When people start to develop plans to deal with a major impact event they are confronted by two different terms: Business Continuity Plan (BCP) and Disaster Recovery Plan (DRP). A mistake often made by organizations is that if they have a DRP that they are OK. That is not the case. There is quite a difference between these two plans and it is important that your organization understands the differences, and what type of planning each requires.
Disaster Recovery Plan
Many organizations put the responsibility of mitigating operational risk on the IT department. I believe that is a misconception caused by organizational management understanding their business, but perceive IT as complicated and something they do not understand. Then, they look to the IT department to mitigate the risks in IT. My position is that the responsibility of mitigating operational risk falls on the Finance department since they are responsible for all the day to day accounting for the business leading to profitability. Therefore, the Finance department must ensure all risk to profitability is defined and mitigated.

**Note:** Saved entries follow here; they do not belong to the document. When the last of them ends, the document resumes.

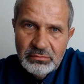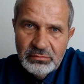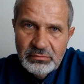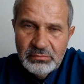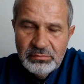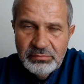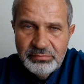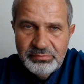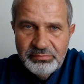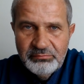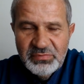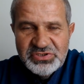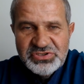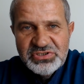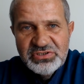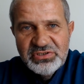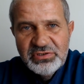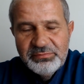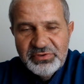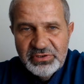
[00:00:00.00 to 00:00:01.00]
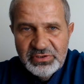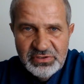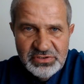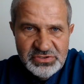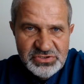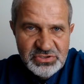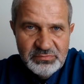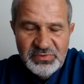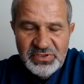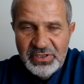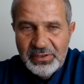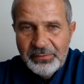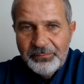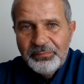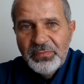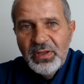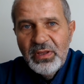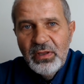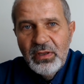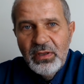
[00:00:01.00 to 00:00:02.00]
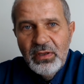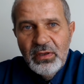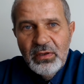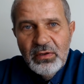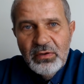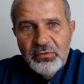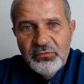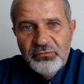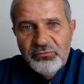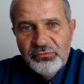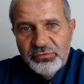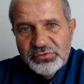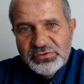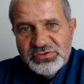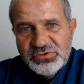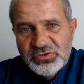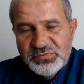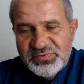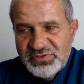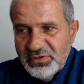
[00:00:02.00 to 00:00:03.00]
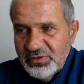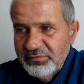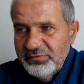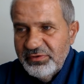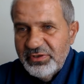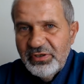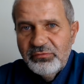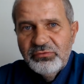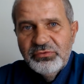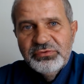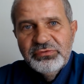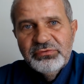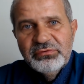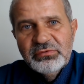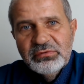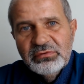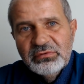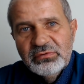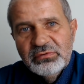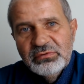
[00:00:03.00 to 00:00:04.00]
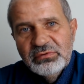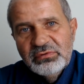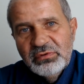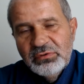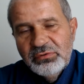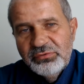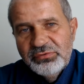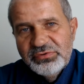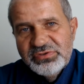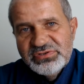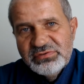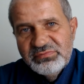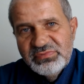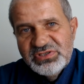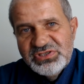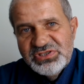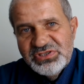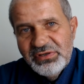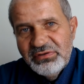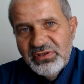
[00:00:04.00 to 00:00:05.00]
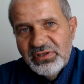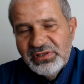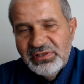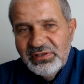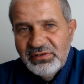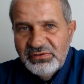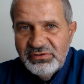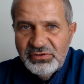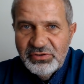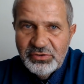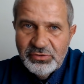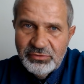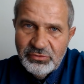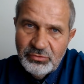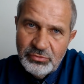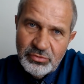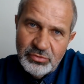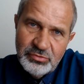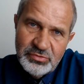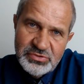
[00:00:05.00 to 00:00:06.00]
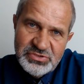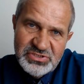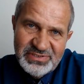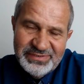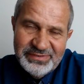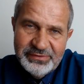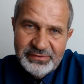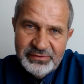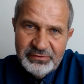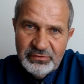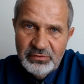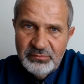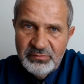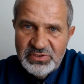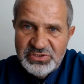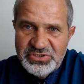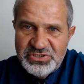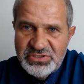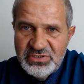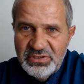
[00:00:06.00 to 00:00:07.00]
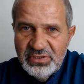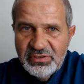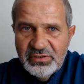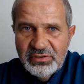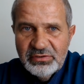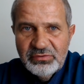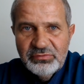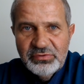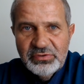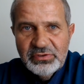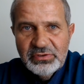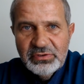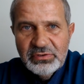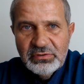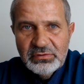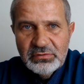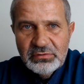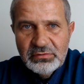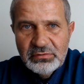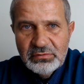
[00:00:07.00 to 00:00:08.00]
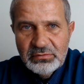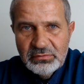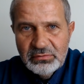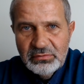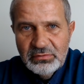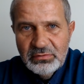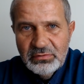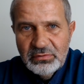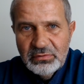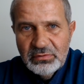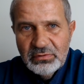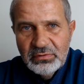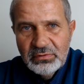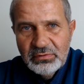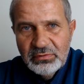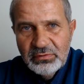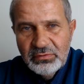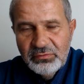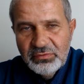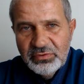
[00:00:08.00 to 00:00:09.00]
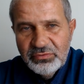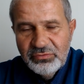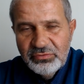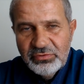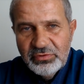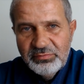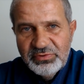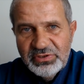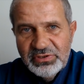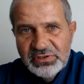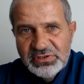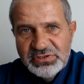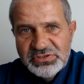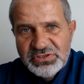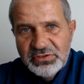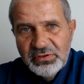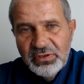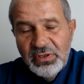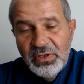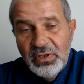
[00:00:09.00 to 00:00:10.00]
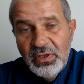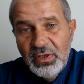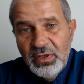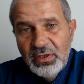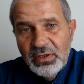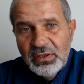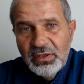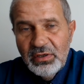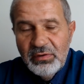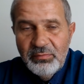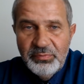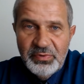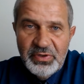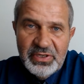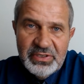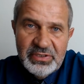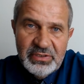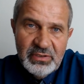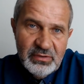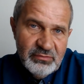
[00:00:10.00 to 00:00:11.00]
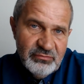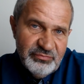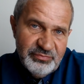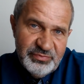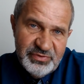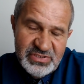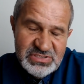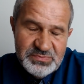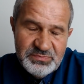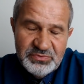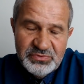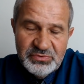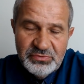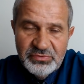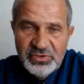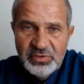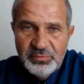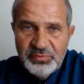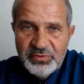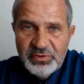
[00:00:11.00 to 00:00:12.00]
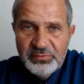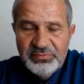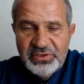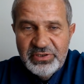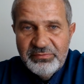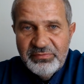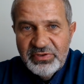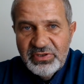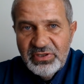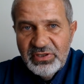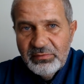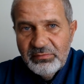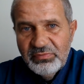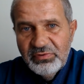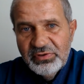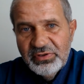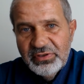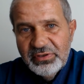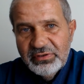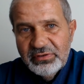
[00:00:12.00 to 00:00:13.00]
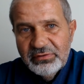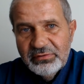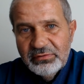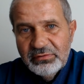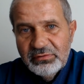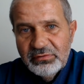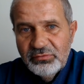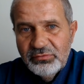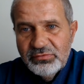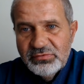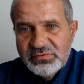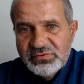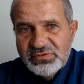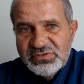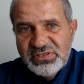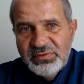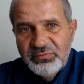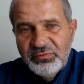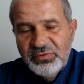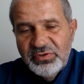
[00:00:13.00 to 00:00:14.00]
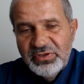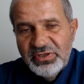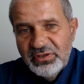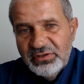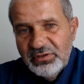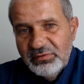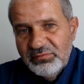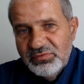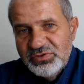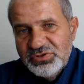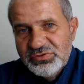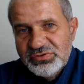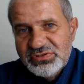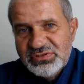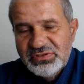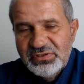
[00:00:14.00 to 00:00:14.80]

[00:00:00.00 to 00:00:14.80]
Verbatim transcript: машина принадлежит мне. Вот, собственно говоря, вот э, такое замечание для тех, кто хочет ехать на машине, которая, ну, которая принадлежит компании. В принципе, других проблем не было. Ну, со мной рядом еще, так сказать,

The first step that an organization needs to take is to perform a risk assessment. In short, a risk assessment will identify and estimate of the types and levels of risk that will impact the organization. The next step is to compare the uncovered risks against the determination of the acceptable level of risk within each department in the organization. What should come out of the completed risk assessment are a set of risks throughout the organization, impacting both the IT and the business functions.
The risks that are identified as impacting IT will fall under the Disaster Recovery Plan. The risks that are identified as impacting the business functions will fall under the Business Continuity Plan. While the 2 plans will have details that are interrelated, the 2 plans must be defined, developed and maintained separately to be completely effective.